Nobody tells stories about the years everything was comfortable. We tell stories about the years we were figuring it out.

Our favorite terrible house.

Years ago, when my wife and I first started dating, I lived in the upstairs of a duplex I'd bought in Garfield Heights. No air conditioning. No dishwasher. We'd drink cheap boxed wine and sing karaoke in the family room. Life was simple and easy and we just had fun. We talk about those days all the time. Not with regret. With something closer to reverence.

The thing you're afraid of going back to? You've already lived it, and it was fine. Better than fine. It was some of the best stuff.

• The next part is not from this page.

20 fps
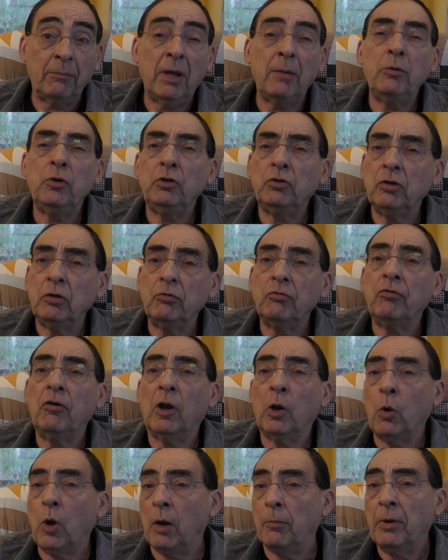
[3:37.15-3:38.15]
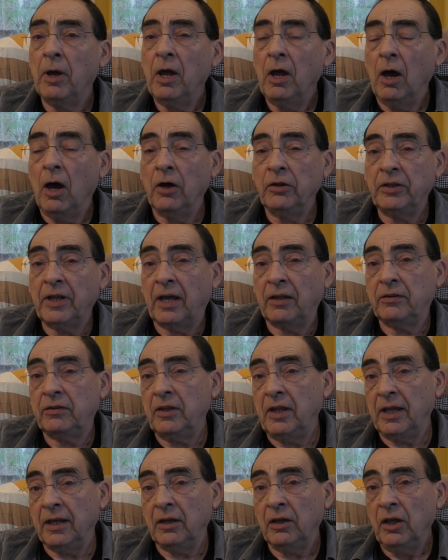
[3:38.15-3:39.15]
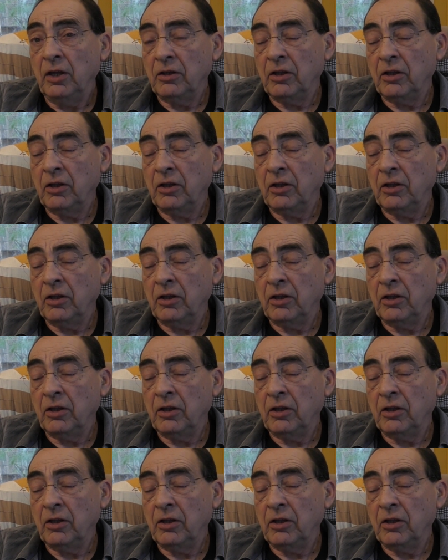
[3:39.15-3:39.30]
Maybe you should follow up on that thing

My wife and I try to recognize these years we have while our kids are little are probably the best of our lives. It's hard to appreciate that in real time. Especially when you've barely slept, you're late for work, and you've heard Mommy/Daddy 93 times before breakfast. Can I really sing The Wheels on the Bus for the 10th time? Yes, I can. And the 11th. Because in 20 years, I know I'd give anything to be back in these moments. Would it be nice to get a break? Sure, but I've been training for this my entire life.

This week's takeaway:

Think about the hardest time of your life, your worst apartment, your most uncomfortable job. That stretch built something in you that comfort never could. If you're in a hard stretch right now, take note. You're collecting material for the stories you'll tell for the rest of your life.

ONE MORE THING

NASA's Artemis II crew splashed down safely this week after a 9-day moon mission, the farthest humans have ever traveled from Earth. Every one of those astronauts will look back on the training, the setbacks, the years of preparation with a smile. The mission lasted 9 days. The struggle lasted a career.

— Matt

P.S. My son still talks about the bathtub breakfast. He has no idea it was the worst part of the trip. To him, it was the whole trip.